Stored data:

+++

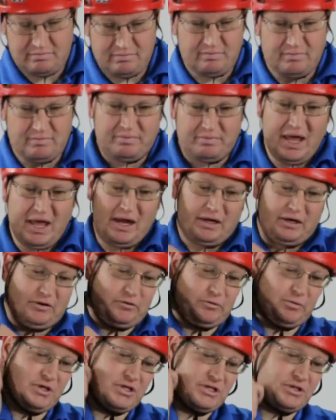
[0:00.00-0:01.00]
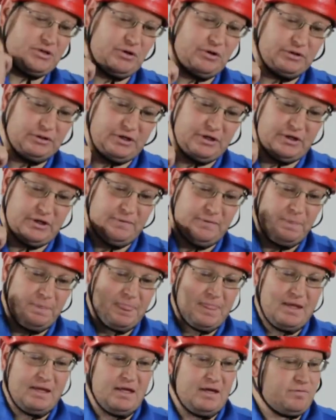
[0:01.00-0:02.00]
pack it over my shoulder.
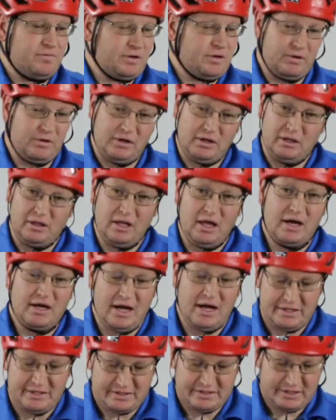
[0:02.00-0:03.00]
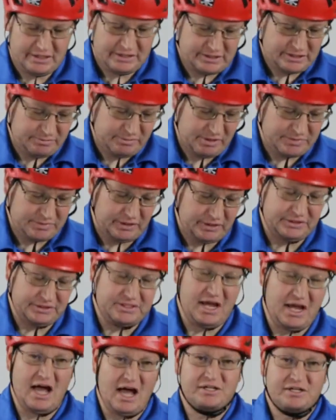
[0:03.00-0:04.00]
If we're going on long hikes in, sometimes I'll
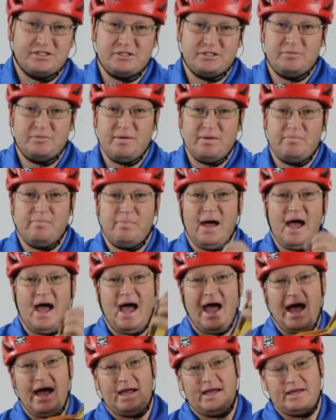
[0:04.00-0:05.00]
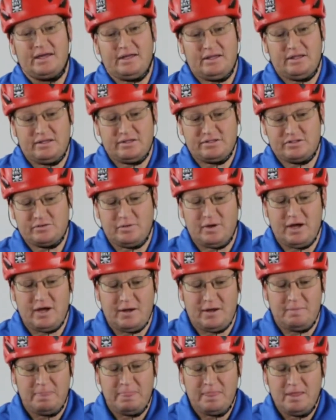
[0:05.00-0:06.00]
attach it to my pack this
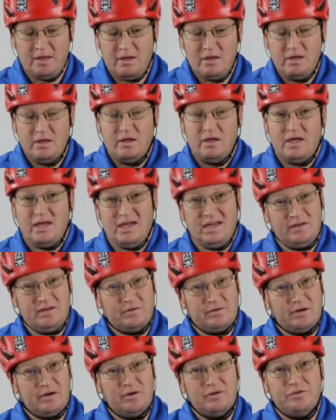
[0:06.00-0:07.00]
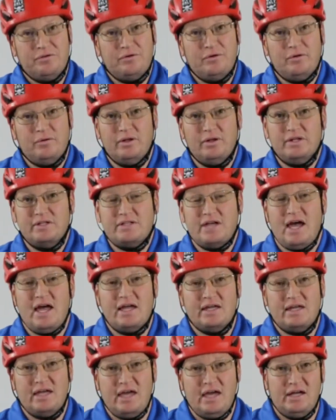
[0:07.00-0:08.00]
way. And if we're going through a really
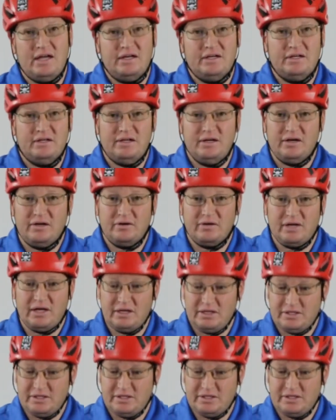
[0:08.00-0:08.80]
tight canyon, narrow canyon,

+++

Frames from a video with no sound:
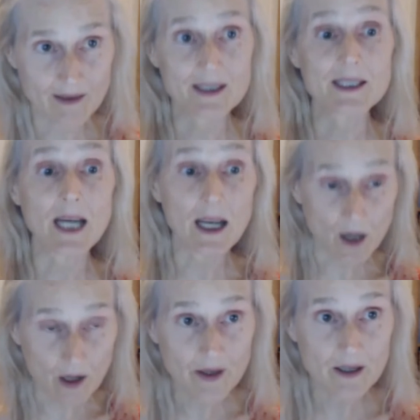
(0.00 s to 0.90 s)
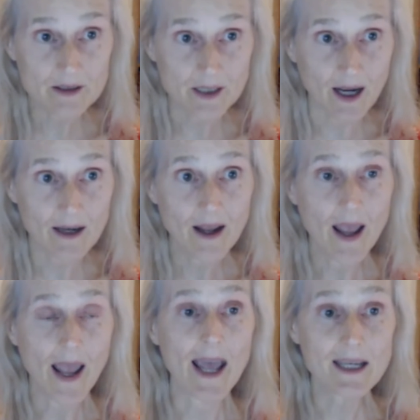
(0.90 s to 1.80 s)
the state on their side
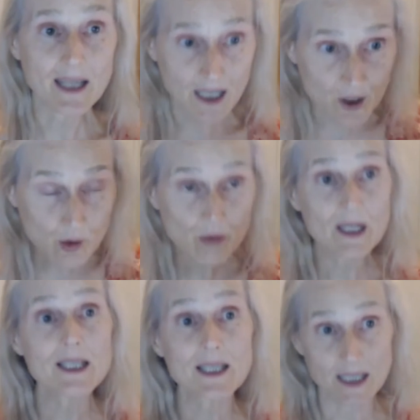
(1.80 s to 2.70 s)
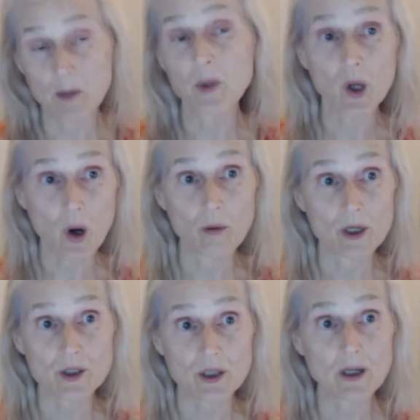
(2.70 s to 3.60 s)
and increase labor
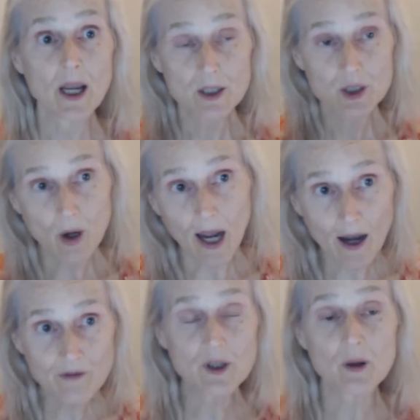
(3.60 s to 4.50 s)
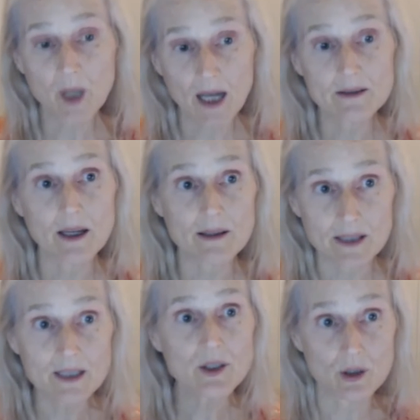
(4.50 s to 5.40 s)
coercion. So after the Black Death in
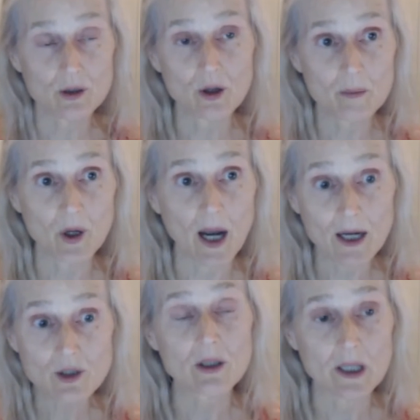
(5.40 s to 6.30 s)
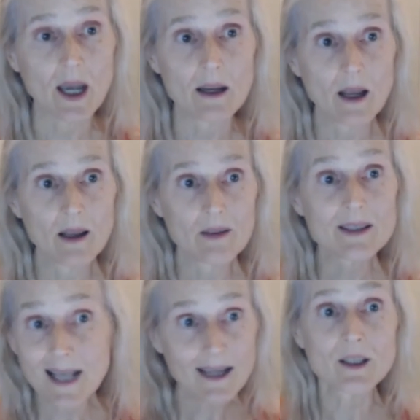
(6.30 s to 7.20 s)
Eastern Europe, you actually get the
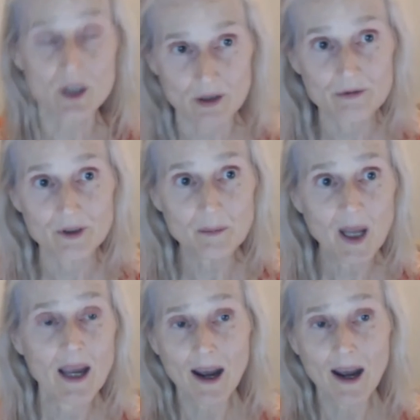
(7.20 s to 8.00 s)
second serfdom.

+++

Task instructions:
Copy the entries above exactly, but only the stretch from the line containing "[0:00.00-0:01.00]" through the line containing "[0:06.00-0:07.00]". Keep both end lines; drop the pictures.

Response:
[0:00.00-0:01.00]
[0:01.00-0:02.00]
pack it over my shoulder.
[0:02.00-0:03.00]
[0:03.00-0:04.00]
If we're going on long hikes in, sometimes I'll
[0:04.00-0:05.00]
[0:05.00-0:06.00]
attach it to my pack this
[0:06.00-0:07.00]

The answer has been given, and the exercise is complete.